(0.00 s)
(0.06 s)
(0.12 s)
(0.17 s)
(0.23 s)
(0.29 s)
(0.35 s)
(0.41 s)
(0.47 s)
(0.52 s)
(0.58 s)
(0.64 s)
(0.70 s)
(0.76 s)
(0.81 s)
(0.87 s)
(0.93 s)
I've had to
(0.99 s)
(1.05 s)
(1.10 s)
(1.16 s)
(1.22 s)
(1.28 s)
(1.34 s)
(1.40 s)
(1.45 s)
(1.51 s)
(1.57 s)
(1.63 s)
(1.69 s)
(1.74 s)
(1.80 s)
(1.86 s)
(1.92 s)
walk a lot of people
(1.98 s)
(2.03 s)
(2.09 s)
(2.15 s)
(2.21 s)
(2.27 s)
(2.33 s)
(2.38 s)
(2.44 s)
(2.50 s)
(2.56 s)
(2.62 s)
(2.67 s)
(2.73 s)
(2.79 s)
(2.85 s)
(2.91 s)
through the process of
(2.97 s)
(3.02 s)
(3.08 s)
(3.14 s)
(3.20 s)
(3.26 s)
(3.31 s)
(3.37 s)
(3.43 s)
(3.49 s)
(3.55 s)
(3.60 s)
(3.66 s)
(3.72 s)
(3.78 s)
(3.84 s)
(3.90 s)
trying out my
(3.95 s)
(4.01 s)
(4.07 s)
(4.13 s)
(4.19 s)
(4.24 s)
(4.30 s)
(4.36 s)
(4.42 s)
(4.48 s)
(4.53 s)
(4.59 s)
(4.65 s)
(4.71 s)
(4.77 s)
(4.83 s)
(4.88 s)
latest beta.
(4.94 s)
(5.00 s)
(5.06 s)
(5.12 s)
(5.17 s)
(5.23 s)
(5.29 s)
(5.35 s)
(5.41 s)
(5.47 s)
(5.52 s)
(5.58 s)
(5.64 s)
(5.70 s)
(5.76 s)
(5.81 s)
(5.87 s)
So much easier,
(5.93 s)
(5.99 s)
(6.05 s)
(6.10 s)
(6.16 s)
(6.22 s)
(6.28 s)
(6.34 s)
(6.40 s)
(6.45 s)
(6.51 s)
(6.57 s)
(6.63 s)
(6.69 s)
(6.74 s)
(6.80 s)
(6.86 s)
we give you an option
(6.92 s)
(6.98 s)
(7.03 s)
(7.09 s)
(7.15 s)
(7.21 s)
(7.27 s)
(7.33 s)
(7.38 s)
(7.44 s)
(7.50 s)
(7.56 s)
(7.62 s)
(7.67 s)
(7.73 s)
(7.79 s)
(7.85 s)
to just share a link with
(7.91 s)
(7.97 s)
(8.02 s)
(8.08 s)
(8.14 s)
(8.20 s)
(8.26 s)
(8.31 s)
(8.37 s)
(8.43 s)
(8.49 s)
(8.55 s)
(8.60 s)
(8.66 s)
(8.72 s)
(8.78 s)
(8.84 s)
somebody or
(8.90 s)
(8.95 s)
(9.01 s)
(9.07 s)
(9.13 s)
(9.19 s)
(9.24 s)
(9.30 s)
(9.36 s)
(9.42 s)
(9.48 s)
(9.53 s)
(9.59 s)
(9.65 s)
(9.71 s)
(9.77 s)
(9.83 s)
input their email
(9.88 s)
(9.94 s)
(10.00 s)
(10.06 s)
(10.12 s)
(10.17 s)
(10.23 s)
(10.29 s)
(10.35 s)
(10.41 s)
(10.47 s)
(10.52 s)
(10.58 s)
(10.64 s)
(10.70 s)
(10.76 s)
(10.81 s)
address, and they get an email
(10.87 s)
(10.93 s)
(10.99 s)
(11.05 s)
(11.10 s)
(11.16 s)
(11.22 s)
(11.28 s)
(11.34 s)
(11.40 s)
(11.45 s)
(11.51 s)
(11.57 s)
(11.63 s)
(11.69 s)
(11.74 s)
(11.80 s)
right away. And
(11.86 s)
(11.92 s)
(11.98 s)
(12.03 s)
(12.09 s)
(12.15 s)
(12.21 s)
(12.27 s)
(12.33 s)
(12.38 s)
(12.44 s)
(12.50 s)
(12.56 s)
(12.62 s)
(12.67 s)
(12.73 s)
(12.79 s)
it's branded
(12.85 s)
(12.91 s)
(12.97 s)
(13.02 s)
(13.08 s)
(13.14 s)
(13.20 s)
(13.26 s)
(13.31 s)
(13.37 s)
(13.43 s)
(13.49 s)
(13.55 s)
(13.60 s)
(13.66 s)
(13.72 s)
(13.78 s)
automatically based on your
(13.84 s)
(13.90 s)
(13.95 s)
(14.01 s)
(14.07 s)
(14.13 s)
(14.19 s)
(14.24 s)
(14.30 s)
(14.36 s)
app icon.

● WHAT THE EXERCISE ASKS
Please print each entry once more, exactly as it reads.

● PROBLEM SOLUTION
(0.00 s)
(0.06 s)
(0.12 s)
(0.17 s)
(0.23 s)
(0.29 s)
(0.35 s)
(0.41 s)
(0.47 s)
(0.52 s)
(0.58 s)
(0.64 s)
(0.70 s)
(0.76 s)
(0.81 s)
(0.87 s)
(0.93 s)
I've had to
(0.99 s)
(1.05 s)
(1.10 s)
(1.16 s)
(1.22 s)
(1.28 s)
(1.34 s)
(1.40 s)
(1.45 s)
(1.51 s)
(1.57 s)
(1.63 s)
(1.69 s)
(1.74 s)
(1.80 s)
(1.86 s)
(1.92 s)
walk a lot of people
(1.98 s)
(2.03 s)
(2.09 s)
(2.15 s)
(2.21 s)
(2.27 s)
(2.33 s)
(2.38 s)
(2.44 s)
(2.50 s)
(2.56 s)
(2.62 s)
(2.67 s)
(2.73 s)
(2.79 s)
(2.85 s)
(2.91 s)
through the process of
(2.97 s)
(3.02 s)
(3.08 s)
(3.14 s)
(3.20 s)
(3.26 s)
(3.31 s)
(3.37 s)
(3.43 s)
(3.49 s)
(3.55 s)
(3.60 s)
(3.66 s)
(3.72 s)
(3.78 s)
(3.84 s)
(3.90 s)
trying out my
(3.95 s)
(4.01 s)
(4.07 s)
(4.13 s)
(4.19 s)
(4.24 s)
(4.30 s)
(4.36 s)
(4.42 s)
(4.48 s)
(4.53 s)
(4.59 s)
(4.65 s)
(4.71 s)
(4.77 s)
(4.83 s)
(4.88 s)
latest beta.
(4.94 s)
(5.00 s)
(5.06 s)
(5.12 s)
(5.17 s)
(5.23 s)
(5.29 s)
(5.35 s)
(5.41 s)
(5.47 s)
(5.52 s)
(5.58 s)
(5.64 s)
(5.70 s)
(5.76 s)
(5.81 s)
(5.87 s)
So much easier,
(5.93 s)
(5.99 s)
(6.05 s)
(6.10 s)
(6.16 s)
(6.22 s)
(6.28 s)
(6.34 s)
(6.40 s)
(6.45 s)
(6.51 s)
(6.57 s)
(6.63 s)
(6.69 s)
(6.74 s)
(6.80 s)
(6.86 s)
we give you an option
(6.92 s)
(6.98 s)
(7.03 s)
(7.09 s)
(7.15 s)
(7.21 s)
(7.27 s)
(7.33 s)
(7.38 s)
(7.44 s)
(7.50 s)
(7.56 s)
(7.62 s)
(7.67 s)
(7.73 s)
(7.79 s)
(7.85 s)
to just share a link with
(7.91 s)
(7.97 s)
(8.02 s)
(8.08 s)
(8.14 s)
(8.20 s)
(8.26 s)
(8.31 s)
(8.37 s)
(8.43 s)
(8.49 s)
(8.55 s)
(8.60 s)
(8.66 s)
(8.72 s)
(8.78 s)
(8.84 s)
somebody or
(8.90 s)
(8.95 s)
(9.01 s)
(9.07 s)
(9.13 s)
(9.19 s)
(9.24 s)
(9.30 s)
(9.36 s)
(9.42 s)
(9.48 s)
(9.53 s)
(9.59 s)
(9.65 s)
(9.71 s)
(9.77 s)
(9.83 s)
input their email
(9.88 s)
(9.94 s)
(10.00 s)
(10.06 s)
(10.12 s)
(10.17 s)
(10.23 s)
(10.29 s)
(10.35 s)
(10.41 s)
(10.47 s)
(10.52 s)
(10.58 s)
(10.64 s)
(10.70 s)
(10.76 s)
(10.81 s)
address, and they get an email
(10.87 s)
(10.93 s)
(10.99 s)
(11.05 s)
(11.10 s)
(11.16 s)
(11.22 s)
(11.28 s)
(11.34 s)
(11.40 s)
(11.45 s)
(11.51 s)
(11.57 s)
(11.63 s)
(11.69 s)
(11.74 s)
(11.80 s)
right away. And
(11.86 s)
(11.92 s)
(11.98 s)
(12.03 s)
(12.09 s)
(12.15 s)
(12.21 s)
(12.27 s)
(12.33 s)
(12.38 s)
(12.44 s)
(12.50 s)
(12.56 s)
(12.62 s)
(12.67 s)
(12.73 s)
(12.79 s)
it's branded
(12.85 s)
(12.91 s)
(12.97 s)
(13.02 s)
(13.08 s)
(13.14 s)
(13.20 s)
(13.26 s)
(13.31 s)
(13.37 s)
(13.43 s)
(13.49 s)
(13.55 s)
(13.60 s)
(13.66 s)
(13.72 s)
(13.78 s)
automatically based on your
(13.84 s)
(13.90 s)
(13.95 s)
(14.01 s)
(14.07 s)
(14.13 s)
(14.19 s)
(14.24 s)
(14.30 s)
(14.36 s)
app icon.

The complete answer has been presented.